There are many other similar real-life stories:
- When Pixar released Toy Story as their first feature-length movie back in 1993, it seemed to many people like a rookie company full of hotshots achieving overnight success. But what many people don’t know is that, before Toy Story, Pixar had already spent a full decade creating small short films shown at independent festivals that most people had never seen or even heard of.
- FedEx nowadays has annual revenue of over $3 billion, and its iconic logo adorns packages and trucks across the country. But after FedEx was founded in 1971, it took four years to even start breaking even financially. At one particularly fraught point, FedEx founder Fred Smith had to gamble $5,000 at a Las Vegas blackjack table to be able to earn enough to pay a fuel bill that they needed to pay that week.
- Tesla Motors and its iconic founder Elon Musk capture the public imagination these days, but what many people don’t know is that Tesla is already over 10 years old – it was incorporated back in 2003. It survived for years on a US Department of Energy loan and by developing components for Toyota and Mercedes as it gradually built out its own custom-built cars from scratch.

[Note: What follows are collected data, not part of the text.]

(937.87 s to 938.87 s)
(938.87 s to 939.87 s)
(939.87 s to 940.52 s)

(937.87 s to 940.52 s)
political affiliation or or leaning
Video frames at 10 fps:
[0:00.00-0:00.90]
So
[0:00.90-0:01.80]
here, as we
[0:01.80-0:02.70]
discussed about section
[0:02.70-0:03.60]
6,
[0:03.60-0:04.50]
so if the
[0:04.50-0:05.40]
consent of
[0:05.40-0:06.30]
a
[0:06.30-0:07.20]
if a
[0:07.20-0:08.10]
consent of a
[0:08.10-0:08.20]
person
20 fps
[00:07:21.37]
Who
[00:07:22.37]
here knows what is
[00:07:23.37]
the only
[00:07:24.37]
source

So where does this leave us in regards to growth-hacking? By all means, read the growth-hacking blogs and try some of the tactics that have worked for other companies! Maybe they will work for you too, and you’ll never know unless you try. But don’t put all your hopes into these “quick and easy hacks” exclusively. Make sure you’re also plugging away on activities focused around long-term, sustainable growth as well. If you’re in marketing, maybe that means putting in the hours figuring out what exactly defines your brand and what you represent, or maybe it means methodically building out a content library that answers the different types of questions and objections you hear people say about your product or service. If you’re in sales, maybe it means spending time reconnecting with 5 people in your personal contact list every day to maintain your network and your top-of-mind awareness with people. If you’re a Product Manager, maybe it means doing continuous user testing to understand what exactly which aspects of your product are bringing people the most value and why, so that you can be continuously improving your product based on that feedback.
Whatever your role is, you need to make a discipline of doing things that will increase your value 5 to 10 years down the road, in addition to increasing your value in the next month or two. It can be tough, but don’t give up! That way, when many of the people pursuing strict “growth hacking” end up burning out and giving up, you’ll be the last one standing – and you will win the long game.